Davalı sigorta şirketi vekili cevap dilekçesi ile; tarımsal kredi sözleşmelerinin mahiyeti ve kapsamı itibariyle tüketici kredisi sözleşmesi olmadığını, tarımsal kredi temin eden ve tarımsal faaliyette bulunan kişilerin tüketici olarak kabul edilemeyeceğini bu nedenle görevli mahkemenin ticaret mahkemesi olduğunu belirterek; davanın reddine karar verilmesini talep etmiştir.
Davalı banka vekili cevap dilekçesinde; kredinin teminatı olarak hayat sigortası yapıldıktan sonra sigorta koşullarında ortaya çıkan değişikliğin sigorta şirketi ve onun acentesi konumundaki banka şubesince bildirilmediğini, davalı sigorta şirketinin göreve ilişkin itirazlarına itibar edilemeyeceğini, murisin … doğumlu olup sigorta başlangıç tarihi olarak sigorta sertifikasının yazıldığını tarihte 70 yaş 256 günlük olduğunu, 71 yaştan gün aldığı halde davalılar tarafından hayat sigortası koruması altına alındığını, primin 50-75 yaş arasına göre ödendiğini, davalıların kendi iç düzenlemeleri gereği sigorta süresinin bitim tarihi olan … tarihinden sonra hayat sigortası kapsamında yer alamayacağını bildirmediklerinden ağır kusurlu olduklarını, poliçeden doğan haklarının iadesi istendiğinden husumetin acente vasfındaki banka ile sigorta şirketine birlikte yöneltilmesi gerektiğini savunmuştur.

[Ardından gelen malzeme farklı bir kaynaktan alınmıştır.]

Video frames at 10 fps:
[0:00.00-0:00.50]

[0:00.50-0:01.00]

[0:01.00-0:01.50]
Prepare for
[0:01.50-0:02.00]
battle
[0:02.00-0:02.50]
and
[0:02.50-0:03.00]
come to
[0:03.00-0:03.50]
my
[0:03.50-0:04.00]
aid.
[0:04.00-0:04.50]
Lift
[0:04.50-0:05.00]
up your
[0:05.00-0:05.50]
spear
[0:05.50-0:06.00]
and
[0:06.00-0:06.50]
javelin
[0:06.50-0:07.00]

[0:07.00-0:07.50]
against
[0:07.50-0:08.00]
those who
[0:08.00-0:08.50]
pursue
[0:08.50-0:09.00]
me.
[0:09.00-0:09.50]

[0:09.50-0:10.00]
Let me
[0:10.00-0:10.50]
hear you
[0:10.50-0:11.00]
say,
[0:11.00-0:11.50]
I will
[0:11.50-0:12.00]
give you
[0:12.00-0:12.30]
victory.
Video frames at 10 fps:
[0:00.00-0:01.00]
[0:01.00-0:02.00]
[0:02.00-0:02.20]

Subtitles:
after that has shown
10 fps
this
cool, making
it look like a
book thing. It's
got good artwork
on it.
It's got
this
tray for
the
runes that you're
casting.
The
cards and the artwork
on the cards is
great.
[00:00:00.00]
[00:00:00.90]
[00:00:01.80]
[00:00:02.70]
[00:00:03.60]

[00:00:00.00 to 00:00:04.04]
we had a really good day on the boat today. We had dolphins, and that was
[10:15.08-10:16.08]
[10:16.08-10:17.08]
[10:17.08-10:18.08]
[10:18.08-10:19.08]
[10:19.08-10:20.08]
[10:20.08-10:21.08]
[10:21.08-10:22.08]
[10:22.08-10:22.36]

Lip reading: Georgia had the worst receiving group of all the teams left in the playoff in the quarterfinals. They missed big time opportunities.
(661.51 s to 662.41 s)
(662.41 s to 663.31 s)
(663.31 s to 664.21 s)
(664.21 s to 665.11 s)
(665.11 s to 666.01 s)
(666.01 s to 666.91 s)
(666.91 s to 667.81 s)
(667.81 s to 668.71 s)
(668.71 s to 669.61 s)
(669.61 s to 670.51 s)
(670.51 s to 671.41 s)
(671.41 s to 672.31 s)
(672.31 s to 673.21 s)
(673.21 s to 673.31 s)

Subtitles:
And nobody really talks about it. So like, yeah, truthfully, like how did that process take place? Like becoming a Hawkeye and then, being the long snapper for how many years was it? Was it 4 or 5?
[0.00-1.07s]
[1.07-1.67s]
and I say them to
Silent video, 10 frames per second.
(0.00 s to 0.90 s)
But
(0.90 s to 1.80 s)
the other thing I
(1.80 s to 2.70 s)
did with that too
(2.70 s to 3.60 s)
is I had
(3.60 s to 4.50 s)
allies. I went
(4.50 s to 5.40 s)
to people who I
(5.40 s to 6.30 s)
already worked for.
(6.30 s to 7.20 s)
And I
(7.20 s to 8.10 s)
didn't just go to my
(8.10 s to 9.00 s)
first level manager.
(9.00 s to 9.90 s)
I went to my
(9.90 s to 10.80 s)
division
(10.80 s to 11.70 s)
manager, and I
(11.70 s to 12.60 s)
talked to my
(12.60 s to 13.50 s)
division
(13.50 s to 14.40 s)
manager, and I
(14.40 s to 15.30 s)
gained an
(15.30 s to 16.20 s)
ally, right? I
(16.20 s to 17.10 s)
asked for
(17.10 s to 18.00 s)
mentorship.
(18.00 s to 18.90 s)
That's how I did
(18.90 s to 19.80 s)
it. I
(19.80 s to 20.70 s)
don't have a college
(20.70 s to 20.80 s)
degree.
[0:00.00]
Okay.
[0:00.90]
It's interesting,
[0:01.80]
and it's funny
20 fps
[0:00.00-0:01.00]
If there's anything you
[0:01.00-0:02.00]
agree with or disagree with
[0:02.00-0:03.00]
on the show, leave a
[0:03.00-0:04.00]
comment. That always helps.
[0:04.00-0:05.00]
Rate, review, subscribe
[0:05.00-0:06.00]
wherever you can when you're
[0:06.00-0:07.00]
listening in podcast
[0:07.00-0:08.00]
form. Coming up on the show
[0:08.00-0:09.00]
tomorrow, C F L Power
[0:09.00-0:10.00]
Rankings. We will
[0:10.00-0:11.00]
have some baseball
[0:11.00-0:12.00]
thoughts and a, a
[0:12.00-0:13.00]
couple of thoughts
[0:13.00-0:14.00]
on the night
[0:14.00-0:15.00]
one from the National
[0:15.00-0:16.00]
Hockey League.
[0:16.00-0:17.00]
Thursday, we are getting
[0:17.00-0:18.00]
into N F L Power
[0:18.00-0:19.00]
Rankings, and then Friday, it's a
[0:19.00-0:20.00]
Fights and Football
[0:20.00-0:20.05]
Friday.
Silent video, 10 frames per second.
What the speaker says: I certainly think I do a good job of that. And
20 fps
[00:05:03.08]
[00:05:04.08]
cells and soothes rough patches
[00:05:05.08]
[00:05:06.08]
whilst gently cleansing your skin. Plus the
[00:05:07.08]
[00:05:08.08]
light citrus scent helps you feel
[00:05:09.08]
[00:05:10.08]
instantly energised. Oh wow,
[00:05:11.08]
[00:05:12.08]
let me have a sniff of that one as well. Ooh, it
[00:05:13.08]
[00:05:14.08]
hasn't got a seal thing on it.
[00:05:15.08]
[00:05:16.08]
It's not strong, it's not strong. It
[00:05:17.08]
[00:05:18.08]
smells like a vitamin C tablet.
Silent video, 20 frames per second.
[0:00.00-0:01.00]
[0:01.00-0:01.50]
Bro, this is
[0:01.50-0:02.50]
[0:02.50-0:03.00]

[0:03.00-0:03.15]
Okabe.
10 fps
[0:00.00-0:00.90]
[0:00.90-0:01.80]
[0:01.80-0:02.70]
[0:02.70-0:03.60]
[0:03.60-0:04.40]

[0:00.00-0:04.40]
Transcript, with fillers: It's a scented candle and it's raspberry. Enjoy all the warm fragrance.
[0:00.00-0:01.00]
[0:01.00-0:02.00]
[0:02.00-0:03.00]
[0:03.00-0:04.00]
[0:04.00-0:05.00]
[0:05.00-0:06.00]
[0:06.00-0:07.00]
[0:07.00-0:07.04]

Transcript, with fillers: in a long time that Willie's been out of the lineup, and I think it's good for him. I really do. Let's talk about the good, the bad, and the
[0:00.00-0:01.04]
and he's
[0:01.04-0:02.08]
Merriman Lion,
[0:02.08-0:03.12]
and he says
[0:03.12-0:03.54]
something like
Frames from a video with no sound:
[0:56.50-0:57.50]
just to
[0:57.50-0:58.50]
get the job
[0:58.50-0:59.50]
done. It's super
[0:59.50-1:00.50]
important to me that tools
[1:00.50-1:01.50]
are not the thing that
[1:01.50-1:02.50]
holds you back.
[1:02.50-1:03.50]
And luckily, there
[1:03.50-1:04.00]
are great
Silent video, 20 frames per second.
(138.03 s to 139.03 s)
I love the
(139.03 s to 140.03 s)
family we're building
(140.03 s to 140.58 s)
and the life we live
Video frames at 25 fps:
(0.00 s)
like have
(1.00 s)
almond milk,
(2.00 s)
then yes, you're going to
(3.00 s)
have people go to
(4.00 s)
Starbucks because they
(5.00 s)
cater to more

…. Tüketici Mahkemesince yapılan yargılama sonucu … tarih, … esas-… karar sayılı ilamı ile asliye hukuk mahkemesine yönelik görevsizlik kararı verilmiş, kararın kesinleşmesine müteakip davacının başvurusu üzerine dosya asliye hukuk mahkemesine gönderilmiş, … Asliye Hukuk Mahkemesince de … tarih …esas-…karar sayılı ilam ile mahkememize yönelik görevsizlik kararı verilmiş, kararın kesinleşmesine müteakip davacının başvurusu üzerine dosya mahkememize gönderilmiştir.
DELİLLER VE GEREKÇE;
Davacı vekili tarafından muacceliyet ihtarnamesi, dekontlar, grup hayat sigortası sertifikası, veraset ilamı, yargıtay ilamları, davalı sigorta vekili tarafından genel kredi sözleşmesi ve ekleri, hayat sigorta sözleşmesi ve sertifikası, prim tablosu delil olarak sunulmuş, tüketici mahkemesince genel kredi sözleşmesi, sigorta sözleşmesi ve ekleri ile taşınmaz tapu kaydı ve ipotek akit tablosunun celp edildiği ve bankacı bilirkişiden rapor alındığı görülmüş mahkememizce istinabe yolu ile sigorta uzmanı bilirkişiden rapor aldırılarak tarafların tüm delilleri toplanmıştır.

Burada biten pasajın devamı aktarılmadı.